Hank sighs as he shifts the Escalade into drive, as he tells Olinsky that he's still driving Halstead home before pulling out of the parking spot and navigating over to where Erin and Halstead stand together. He needs the week, at least, to decide. To get Erin back to place where she's healthy and he can trust her; to let Halstead get back to one hundred percent before Erin puts him through the ringer like all the guys before him. To make sure this gamble with the unity of his unit is worth it.

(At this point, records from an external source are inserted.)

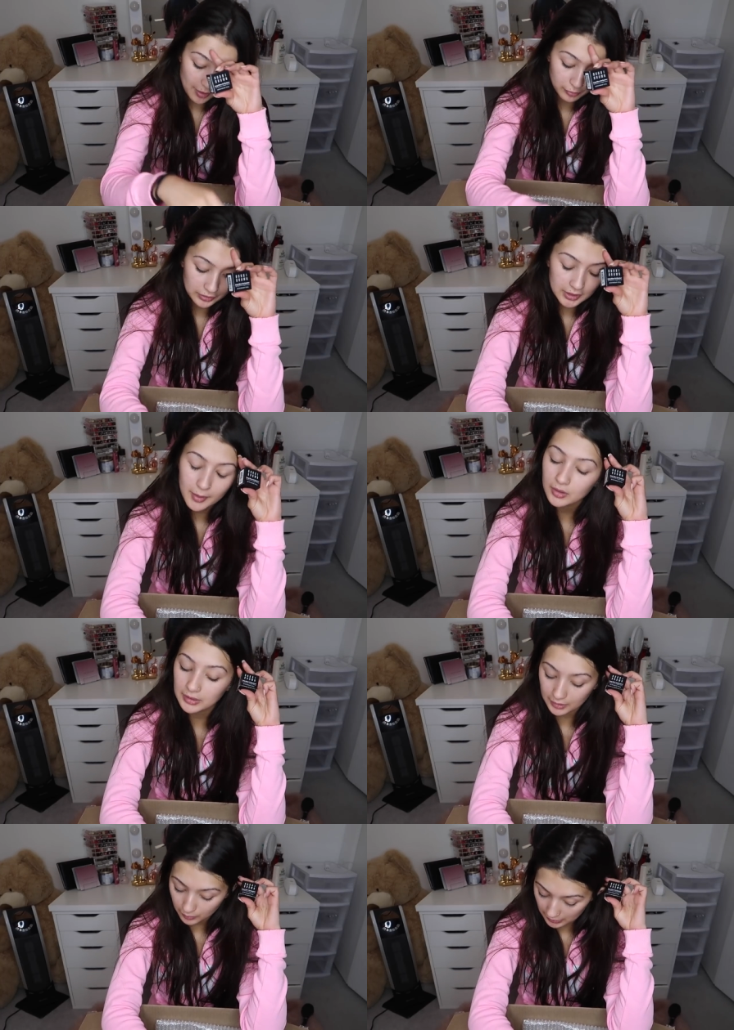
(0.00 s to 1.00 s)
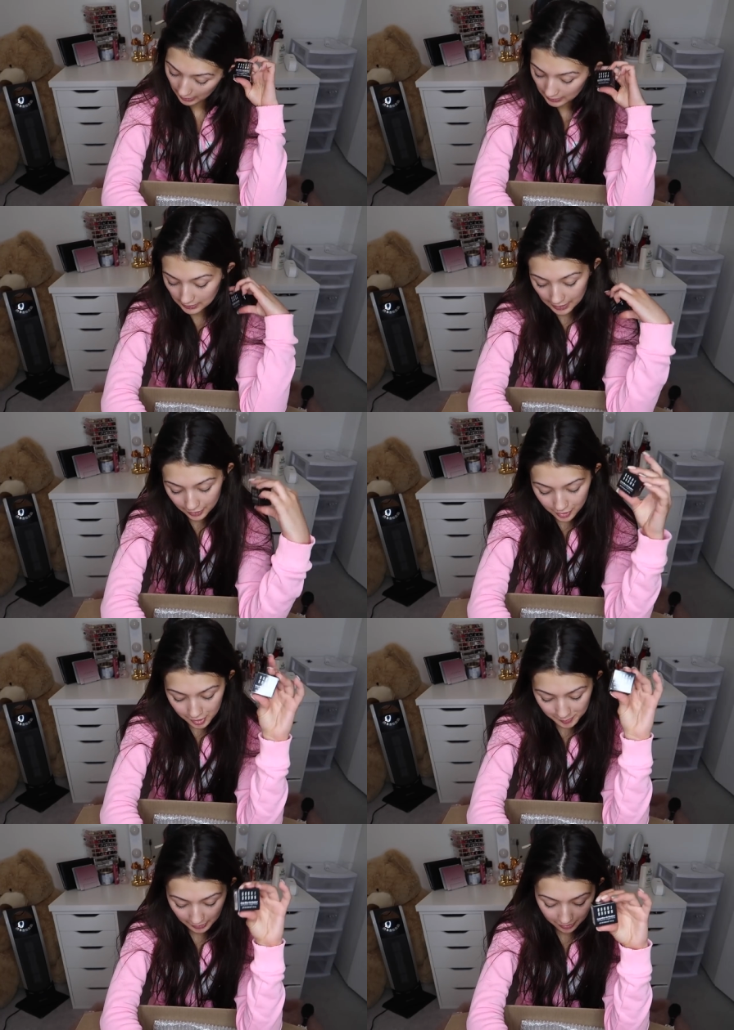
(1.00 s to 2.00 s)
I'm really about liquid
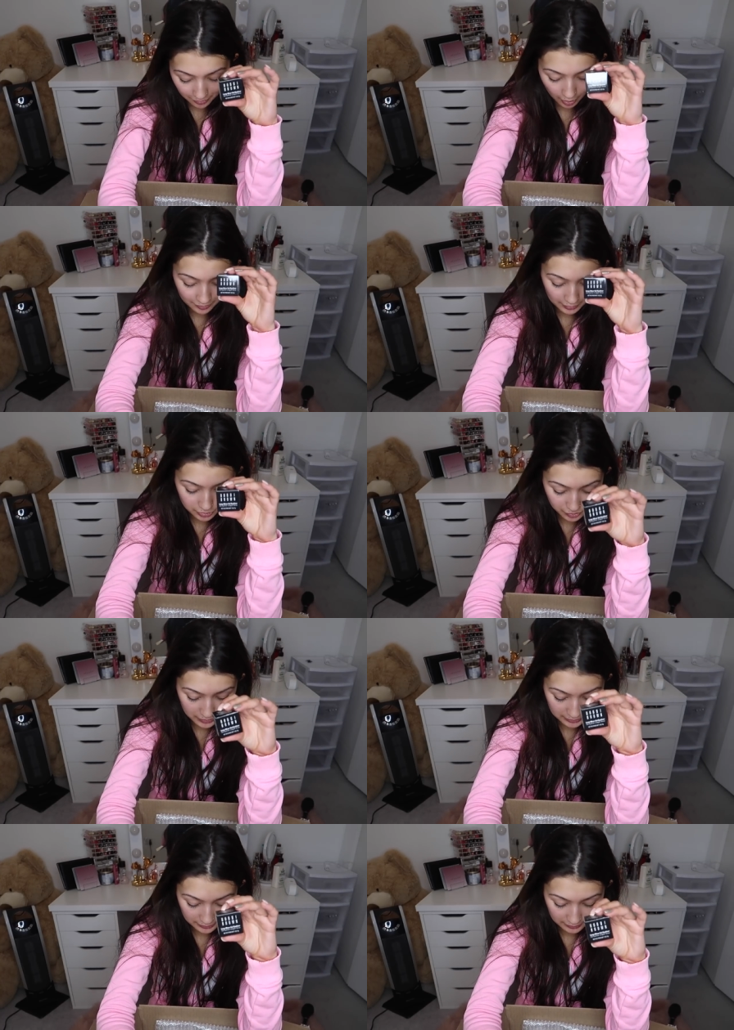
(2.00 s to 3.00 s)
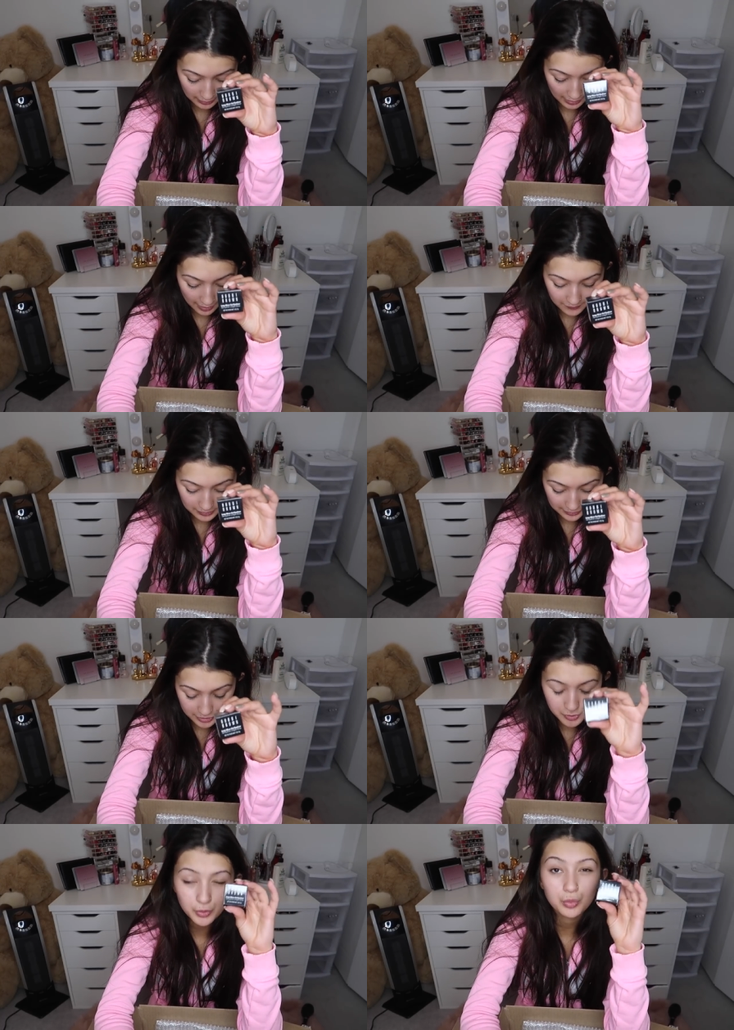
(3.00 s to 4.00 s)
eyeliners, but I thought that doing, that having
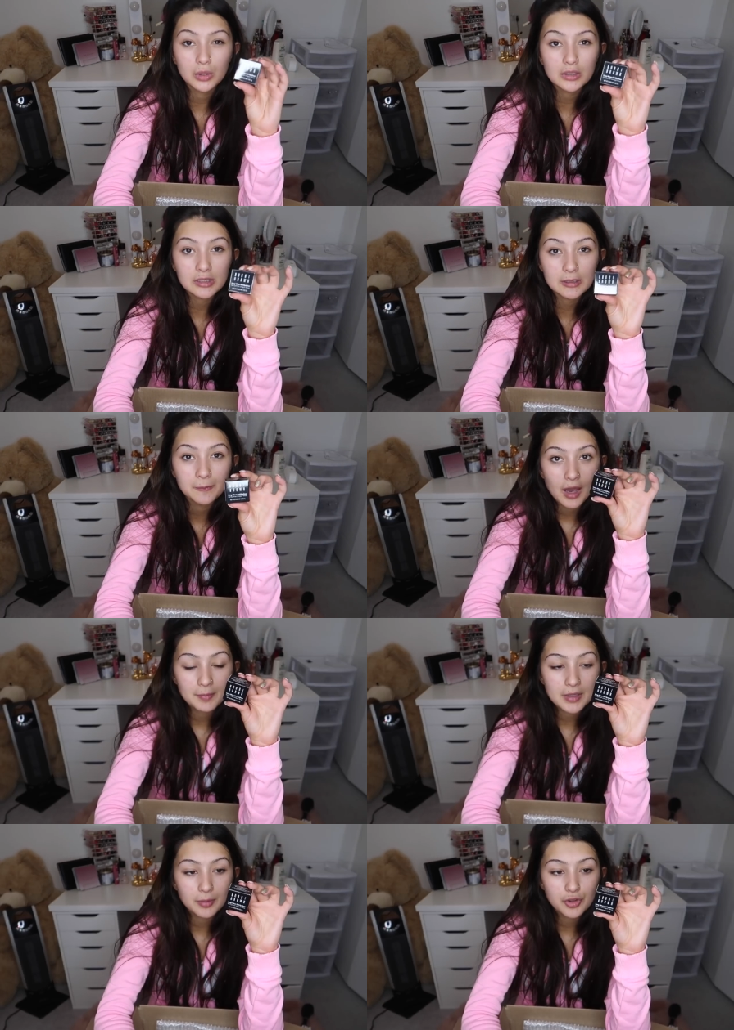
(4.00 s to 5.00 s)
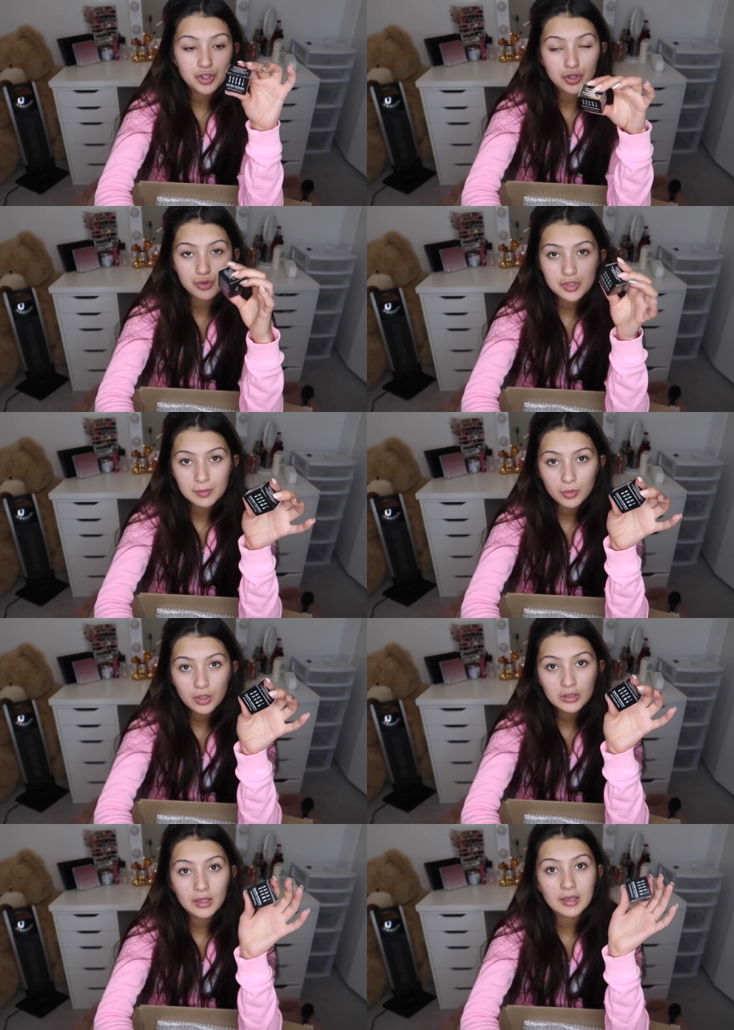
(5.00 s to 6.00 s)
this would really, I'd be able to use it
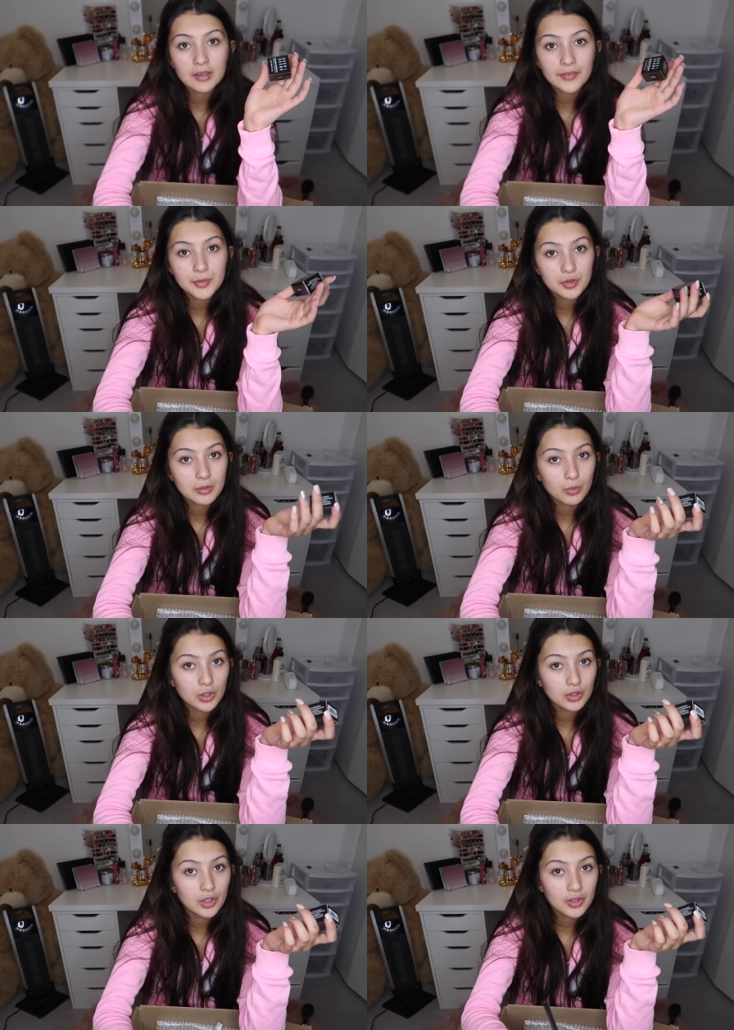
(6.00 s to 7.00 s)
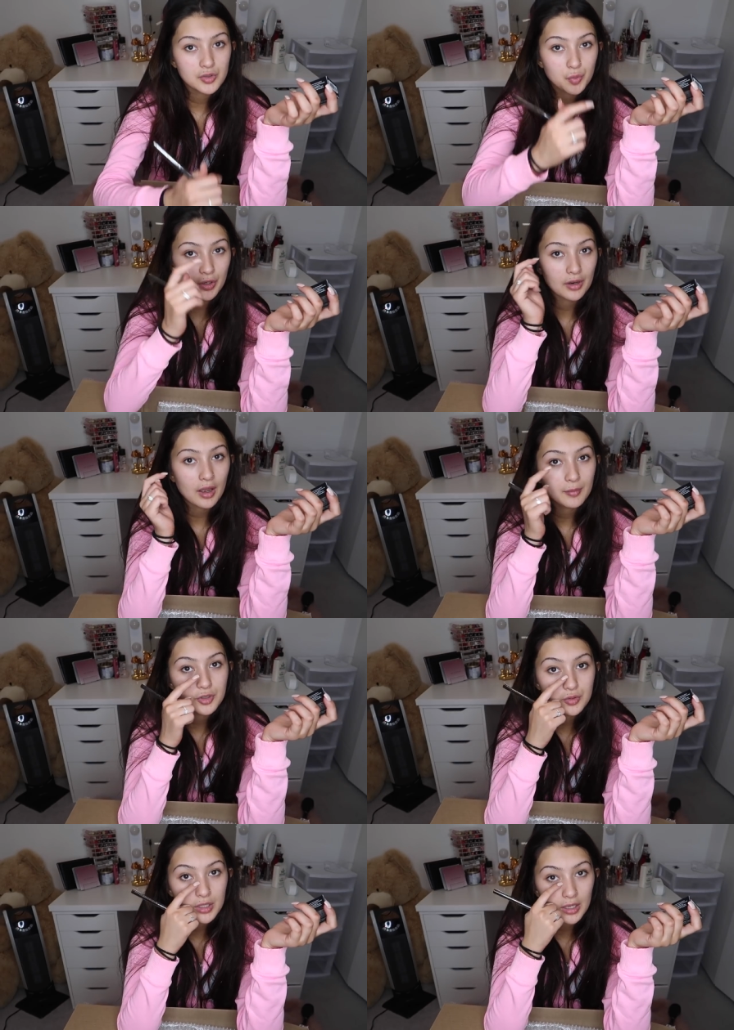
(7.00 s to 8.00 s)
more, like if I'm doing more looks where I'm
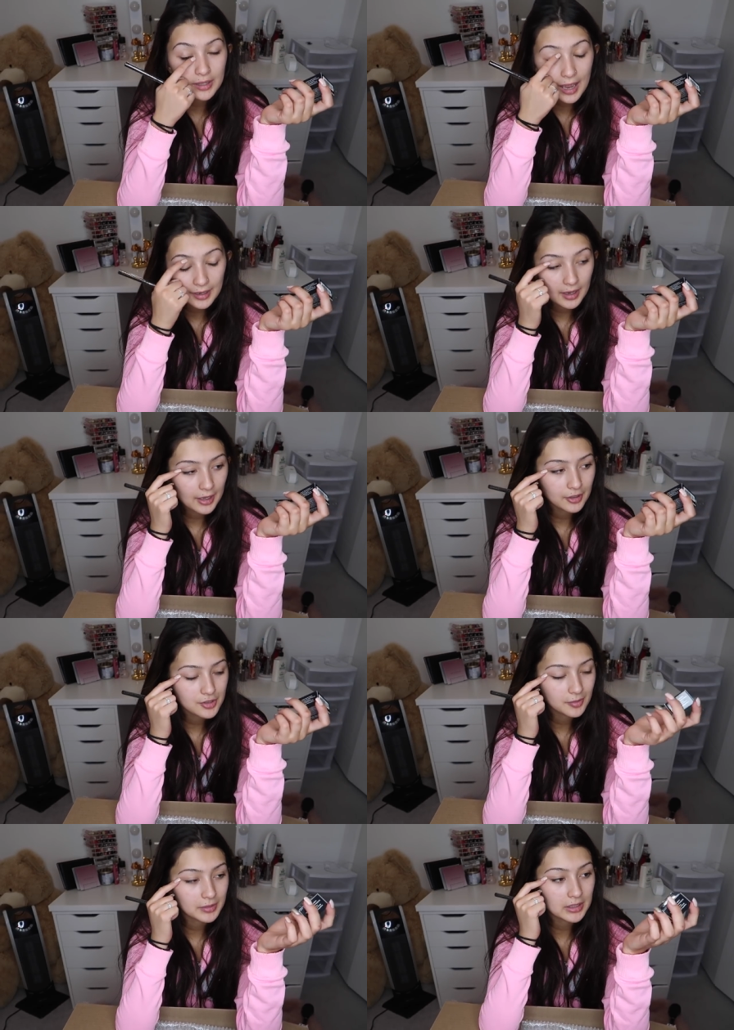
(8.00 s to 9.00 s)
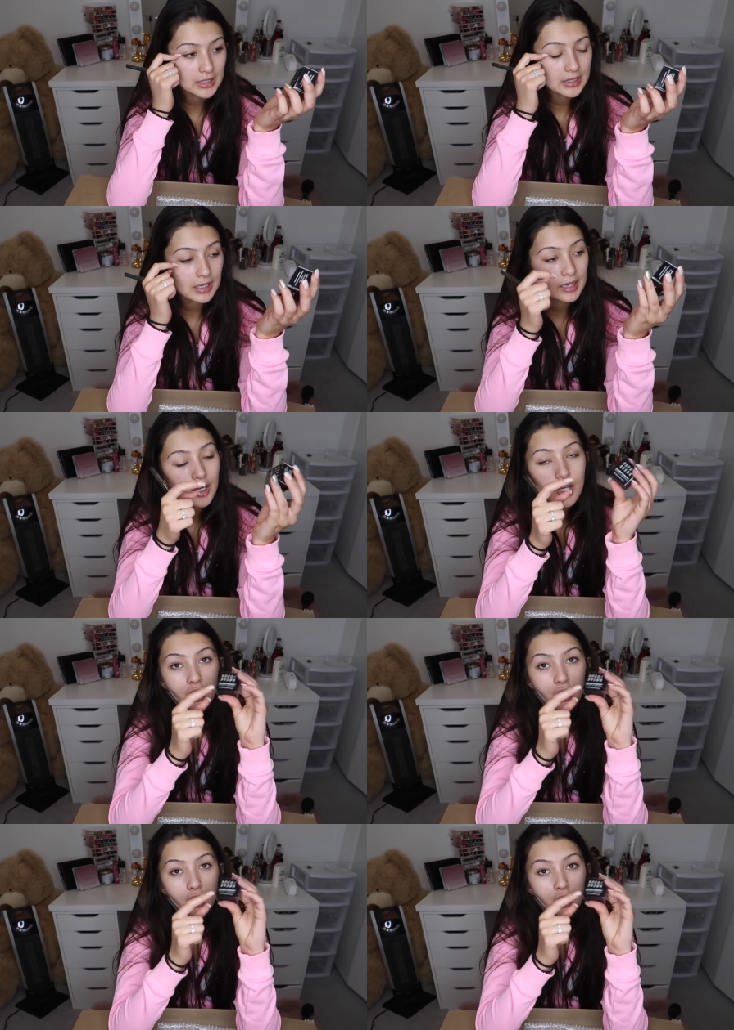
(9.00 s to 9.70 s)
doing a cat eye or something like that.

And, yet, he also knows that this decision was made for him yesterday when Jay was kidnapped and Erin showed up, when she stepped out of that room with blood on her hands from trying to protect him, when she showed up in his office and told him that Halstead – not him, not a case – reminded her of why she loves this job. Knows he conceded already by bringing her over here, and knows that Camille, if she was here helping him get Erin through the detox process, would tell him that the job is never gonna make her smile like she does around Halstead.